GIVEN RECORDS Start Marker
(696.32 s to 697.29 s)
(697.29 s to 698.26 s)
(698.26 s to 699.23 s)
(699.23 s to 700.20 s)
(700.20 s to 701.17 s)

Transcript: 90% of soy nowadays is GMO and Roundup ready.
GIVEN RECORDS End Marker
GIVEN RECORDS Start Marker
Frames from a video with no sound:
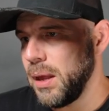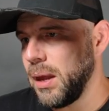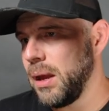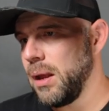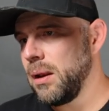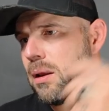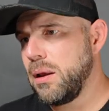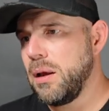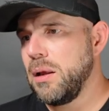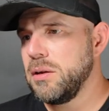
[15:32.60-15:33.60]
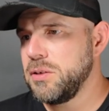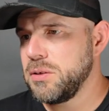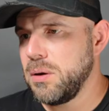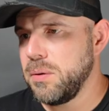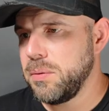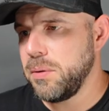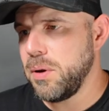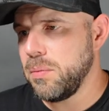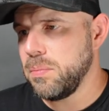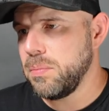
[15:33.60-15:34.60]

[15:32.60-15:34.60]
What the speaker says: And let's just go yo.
GIVEN RECORDS End Marker
GIVEN RECORDS Start Marker
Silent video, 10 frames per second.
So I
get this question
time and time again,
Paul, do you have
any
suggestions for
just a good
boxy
GIVEN RECORDS End Marker
PROBLEM DETAILS. Once you find the line with "(697.29 s to 698.26 s)" in the entries above, output it and each line after it up to and including the line with "Transcript: 90% of", and nothing else.

RESPONSE.
(697.29 s to 698.26 s)
(698.26 s to 699.23 s)
(699.23 s to 700.20 s)
(700.20 s to 701.17 s)

Transcript: 90% of soy nowadays is GMO and Roundup ready.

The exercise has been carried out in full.